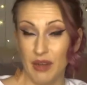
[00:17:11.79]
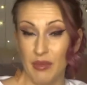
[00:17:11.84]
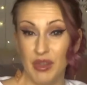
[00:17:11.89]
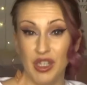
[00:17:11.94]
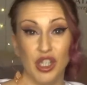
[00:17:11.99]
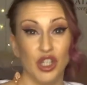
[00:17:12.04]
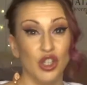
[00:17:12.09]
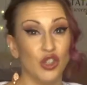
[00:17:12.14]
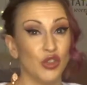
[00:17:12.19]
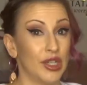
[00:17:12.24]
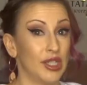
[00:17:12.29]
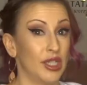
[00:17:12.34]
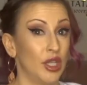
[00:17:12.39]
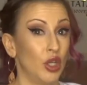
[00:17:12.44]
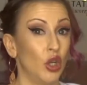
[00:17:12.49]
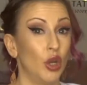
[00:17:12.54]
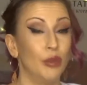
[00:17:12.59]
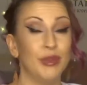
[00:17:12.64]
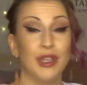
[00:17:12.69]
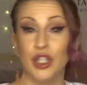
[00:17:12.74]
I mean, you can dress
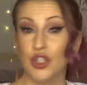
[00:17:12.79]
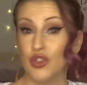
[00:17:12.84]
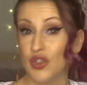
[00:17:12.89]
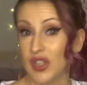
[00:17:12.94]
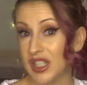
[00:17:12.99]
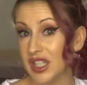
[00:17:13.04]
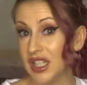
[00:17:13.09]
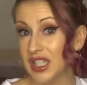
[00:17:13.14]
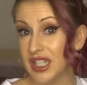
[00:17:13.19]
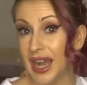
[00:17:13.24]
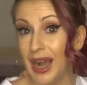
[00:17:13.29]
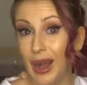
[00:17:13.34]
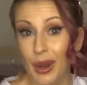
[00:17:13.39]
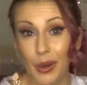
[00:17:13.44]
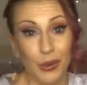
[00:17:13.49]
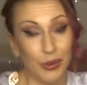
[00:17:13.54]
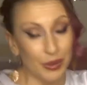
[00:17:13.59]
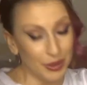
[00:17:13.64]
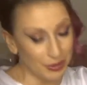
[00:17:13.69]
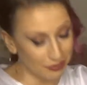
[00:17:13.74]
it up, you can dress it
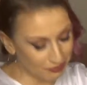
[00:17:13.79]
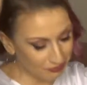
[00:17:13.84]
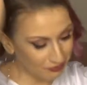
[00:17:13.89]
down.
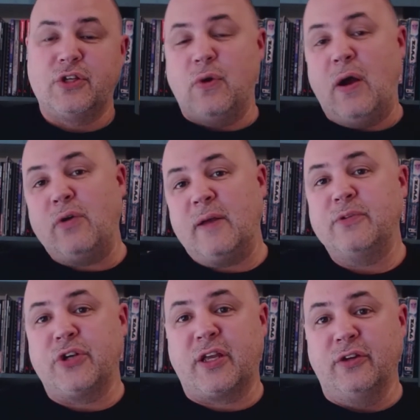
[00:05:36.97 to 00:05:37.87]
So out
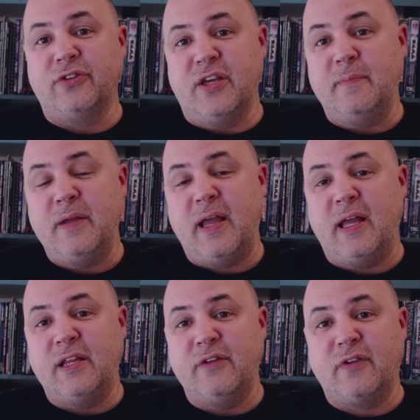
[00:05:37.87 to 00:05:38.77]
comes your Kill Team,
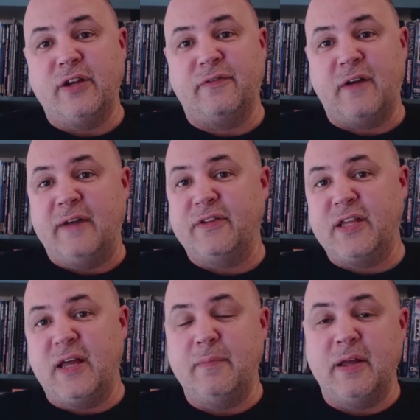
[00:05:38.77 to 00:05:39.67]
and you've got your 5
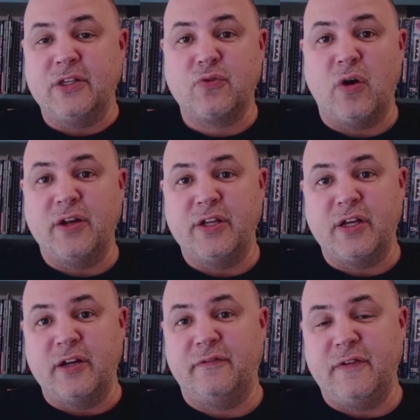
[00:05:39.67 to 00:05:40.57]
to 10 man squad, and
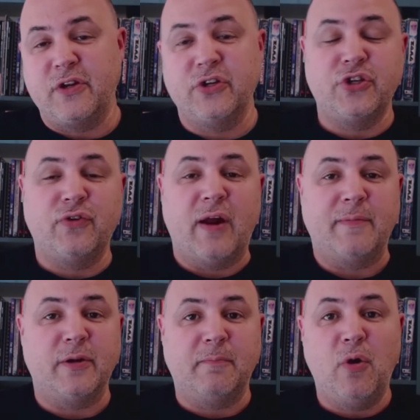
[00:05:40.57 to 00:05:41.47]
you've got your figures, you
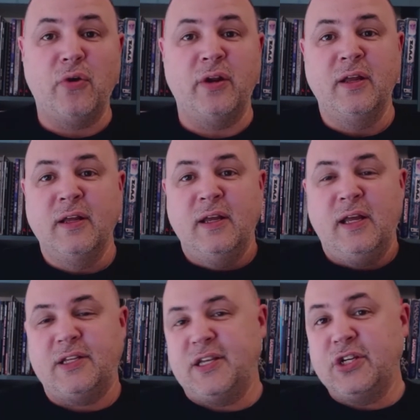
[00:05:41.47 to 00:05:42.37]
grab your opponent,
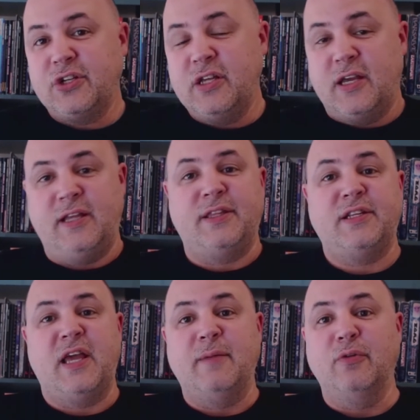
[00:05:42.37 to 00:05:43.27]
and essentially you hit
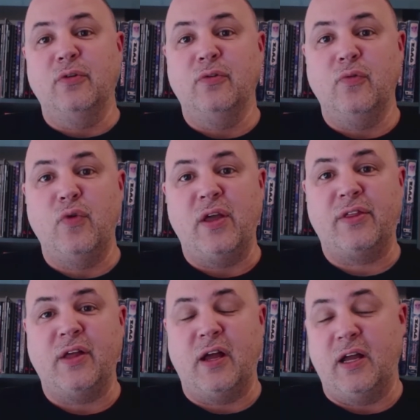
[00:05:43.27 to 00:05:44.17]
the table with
======
Restate the records above in full and word for word, but do not carry over any pictures.

[00:17:11.79]
[00:17:11.84]
[00:17:11.89]
[00:17:11.94]
[00:17:11.99]
[00:17:12.04]
[00:17:12.09]
[00:17:12.14]
[00:17:12.19]
[00:17:12.24]
[00:17:12.29]
[00:17:12.34]
[00:17:12.39]
[00:17:12.44]
[00:17:12.49]
[00:17:12.54]
[00:17:12.59]
[00:17:12.64]
[00:17:12.69]
[00:17:12.74]
I mean, you can dress
[00:17:12.79]
[00:17:12.84]
[00:17:12.89]
[00:17:12.94]
[00:17:12.99]
[00:17:13.04]
[00:17:13.09]
[00:17:13.14]
[00:17:13.19]
[00:17:13.24]
[00:17:13.29]
[00:17:13.34]
[00:17:13.39]
[00:17:13.44]
[00:17:13.49]
[00:17:13.54]
[00:17:13.59]
[00:17:13.64]
[00:17:13.69]
[00:17:13.74]
it up, you can dress it
[00:17:13.79]
[00:17:13.84]
[00:17:13.89]
down.
[00:05:36.97 to 00:05:37.87]
So out
[00:05:37.87 to 00:05:38.77]
comes your Kill Team,
[00:05:38.77 to 00:05:39.67]
and you've got your 5
[00:05:39.67 to 00:05:40.57]
to 10 man squad, and
[00:05:40.57 to 00:05:41.47]
you've got your figures, you
[00:05:41.47 to 00:05:42.37]
grab your opponent,
[00:05:42.37 to 00:05:43.27]
and essentially you hit
[00:05:43.27 to 00:05:44.17]
the table with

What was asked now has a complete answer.